Table 7 Sensitivity analysis procedure using budget changes
Fig. 4
figure 4

Total doses of the purchased vaccine for each scenario

As shown in Table 7 and Fig. 4, as the budget amount increases (i.e., scenarios 6 to 9), the total doses of the purchased vaccine increase, and as the budget amount decreases (i.e., scenarios 4 to 1), the total doses of the purchased vaccine decreased. The results are logical and meet our expectations of the proposed model behavior. This sensitivity analysis confirms the applicability and logical performance of the model.

6 Conclusion

This study proposed a mathematical programming model for equitable COVID-19 vaccine distribution in developing countries in the context of a location-inventory problem, considering the concepts of equity and taking into account the needs for cold, very cold, and ultra-cold supply chains. This model is the general form of Rastegar et al.’s (2021) model that provides the possibility of distributing vaccines requiring cold, very cold, and ultra-cold refrigeration among heterogeneous populations. Budgetary considerations, manufacturer selection, and time-dependent capacities are considered some of the proposed model’s more general and practical assumptions. Data from a case study in India is used to validate the practical application of the proposed model. The results showed that with 4.5 billion dollars, the Indian government could purchase over 186 million double-dose COVID-19 vaccines, including over 85 million for ultra-cold, 66 million for very cold, and 35 million double-doses for cold supply chains. Finally, sensitivity analysis was used to confirm the applicability and logical performance of the model.
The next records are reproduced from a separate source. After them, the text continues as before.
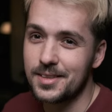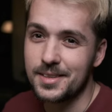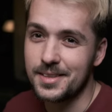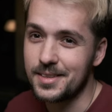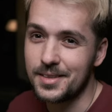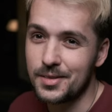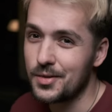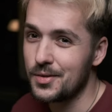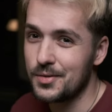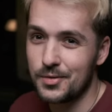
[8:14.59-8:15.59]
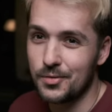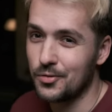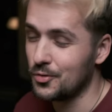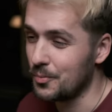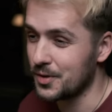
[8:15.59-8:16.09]
and
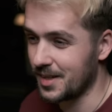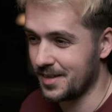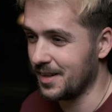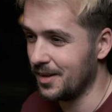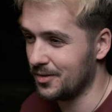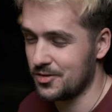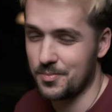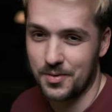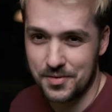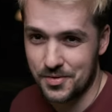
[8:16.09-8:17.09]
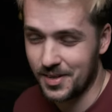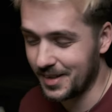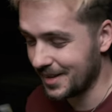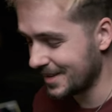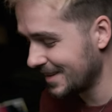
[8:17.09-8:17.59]
super technical, such a professional
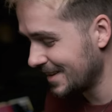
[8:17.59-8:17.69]
guy,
This study has proposed an operational model with strategic consideration under certainty for equitable COVID-19 vaccine distribution. Life is full of uncertainty, and failing to fully consider operational uncertainties can have detrimental consequences in any operations, including vaccination efforts in developing countries. Future research is needed to study some of our operational assumptions under uncertain conditions. In addition, more complex models with additional objective functions (i.e., emission reduction) can improve the real-world applicability of the vaccine distribution model proposed in this study. Future advanced analytics research is needed to coordinate manufacturing and distribution with healthcare providers and pharmacies to deploy vaccines more effectively and efficiently through specialized supply chain networks.